Freeth et al. have uncovered additional inscriptions and evidence of gears in an intricate early computing device, the Antikythera Mechanism. In the abstract to a recent Nature article, they write:

The mechanism predicted lunar and solar eclipses on the basis of Babylonian arithmetic-progression cycles. The inscriptions support suggestions of mechanical display of planetary positions, now lost. In the second century BC, Hipparchos developed a theory to explain the irregularities of the Moon’s motion across the sky caused by its elliptic orbit. We find a mechanical realization of this theory in the gearing of the mechanism …

Nature also has a news feature about the famous machine. Christos H. Papadimitriou’s novel Turing posited an alternate theory of how a fictionalized analogue of the Antikythera Mechanism - the discovery of this theory is one of the main plots. Archeologists have had different ideas, too, which we can learn about in the free encyclopedia that anyone can edit.
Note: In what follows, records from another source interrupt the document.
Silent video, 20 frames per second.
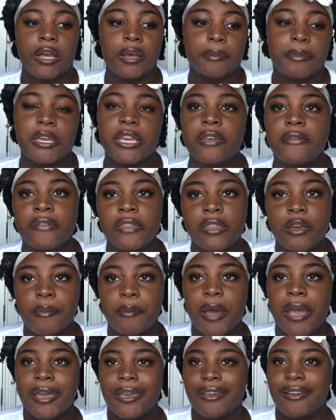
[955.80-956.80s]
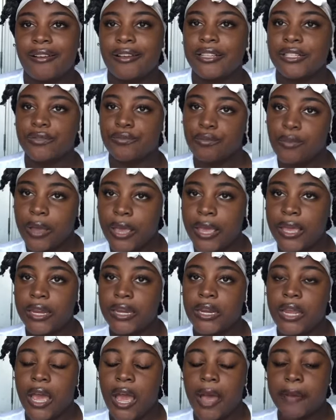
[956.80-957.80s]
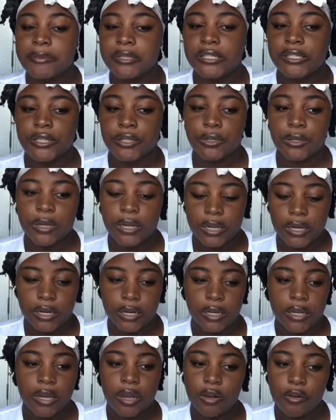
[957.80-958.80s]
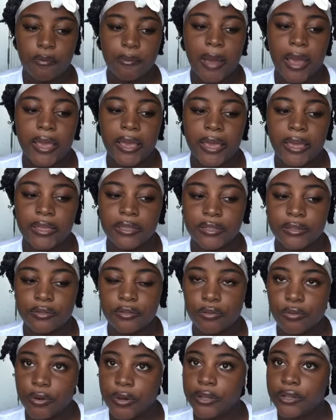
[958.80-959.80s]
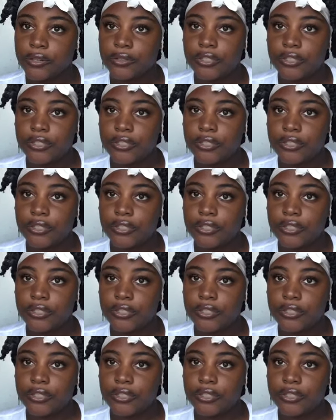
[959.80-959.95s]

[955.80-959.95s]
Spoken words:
Even though my hair is wet, I'm still going to coat my hands in oil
Scientists had to travel to Greece and construct an X-ray tomography system in the National Archaeological Museum of Athens in order to analyze the device. The DMCA makes reverse engineering illegal in the United States, after all…

December 2, 2006

New IF: Last Resort

by nick @ 11:40 pm

Jim Aikin, cellist and author of the old-school, maze-filled, shopping mall treasure quest Not Just an Ordinary Ballerina, has just released a new piece of interactive fiction. It’s called Last Resort (download directly) and comes packed with a PDF map. Aikin calls it “a large, serious story” and notes that reaching a winning ending is not easy, and will take many tries for most people. Below is the first bit of Last Resort’s prologue…
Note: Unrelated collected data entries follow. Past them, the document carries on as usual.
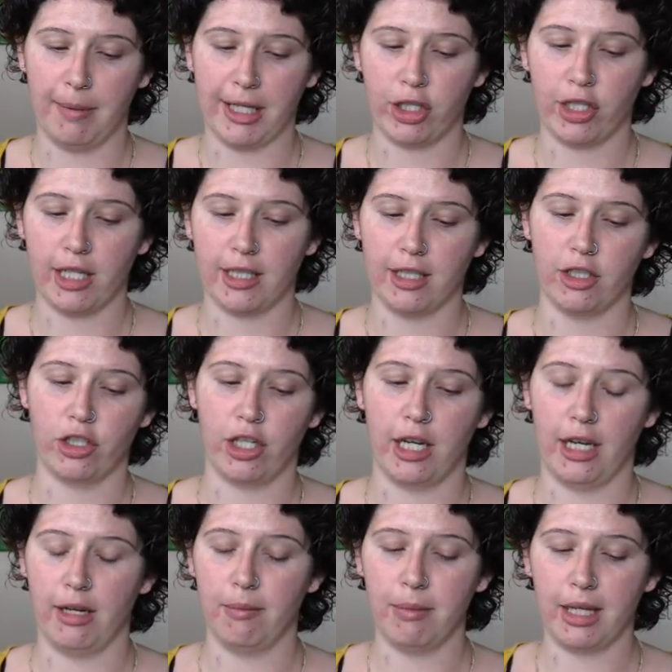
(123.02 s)
my cheeks and
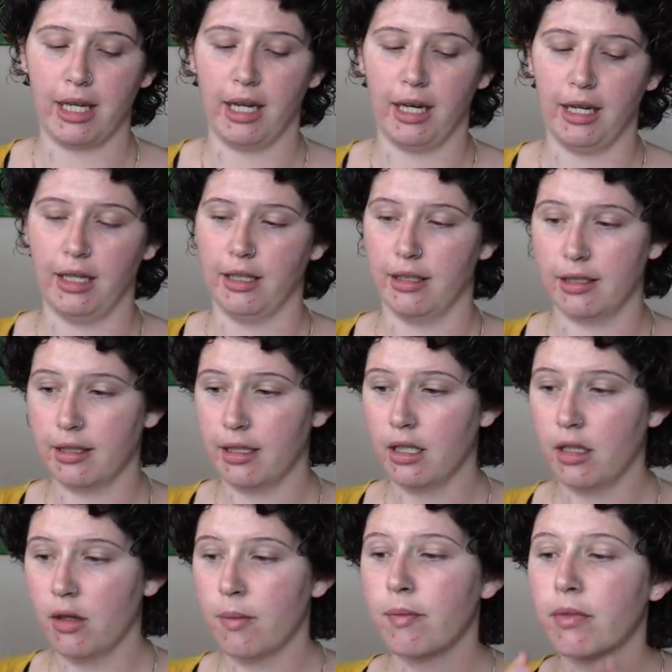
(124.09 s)
chin because
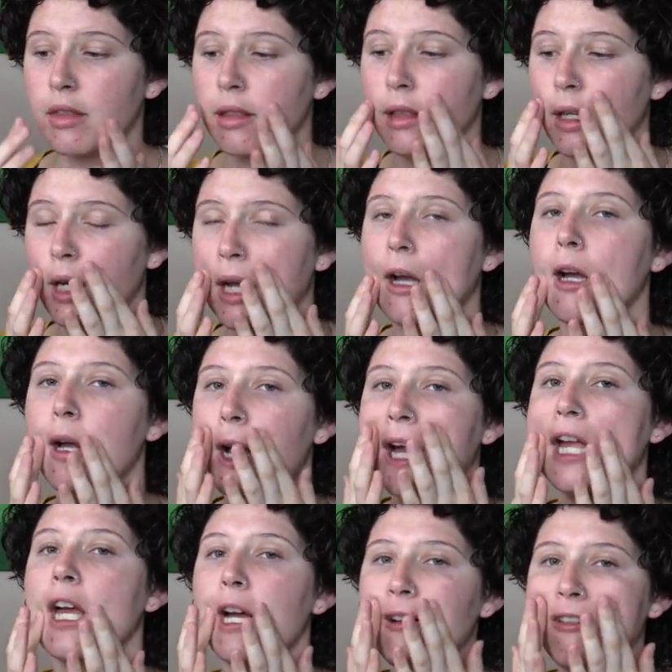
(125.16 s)

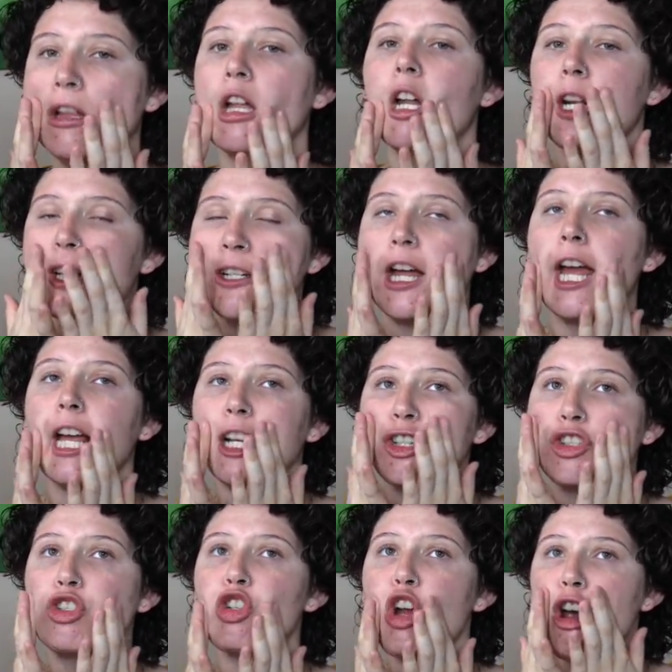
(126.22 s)
I have a lot of
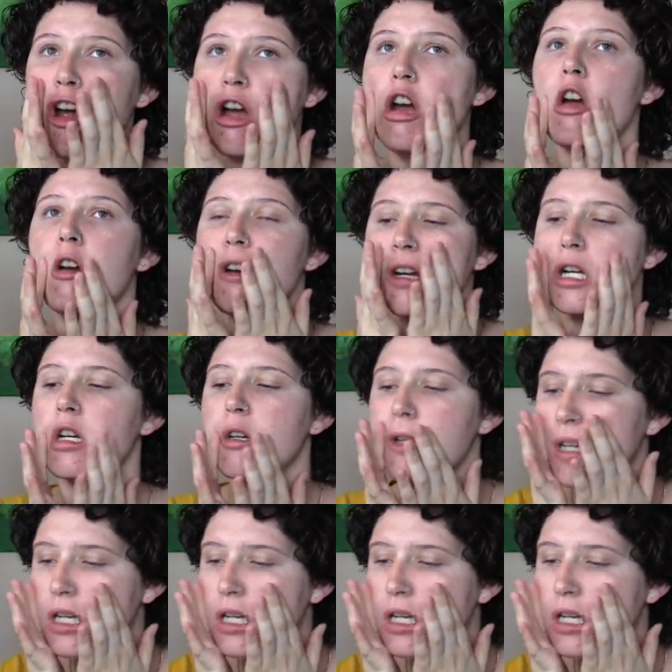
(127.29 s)
texture.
Tuesday afternoon. Hot, with that sticky humid Southern heat that makes your hair droop and your shirt stick to you. Why on Earth did Aunt Caroline insist on bringing you to this horrible place? “Eternal Springs,” it said on the sign at the end of the driveway. Whatever.

And now Aunt Caroline is hiding in the bathroom, which is truly weird. She’s been in there for, like, half an hour. Maybe you should go outside and explore. Not that there’s likely to be anything worth seeing in this dump, but anything would be better than hanging around a creepy, smelly motel room all afternoon.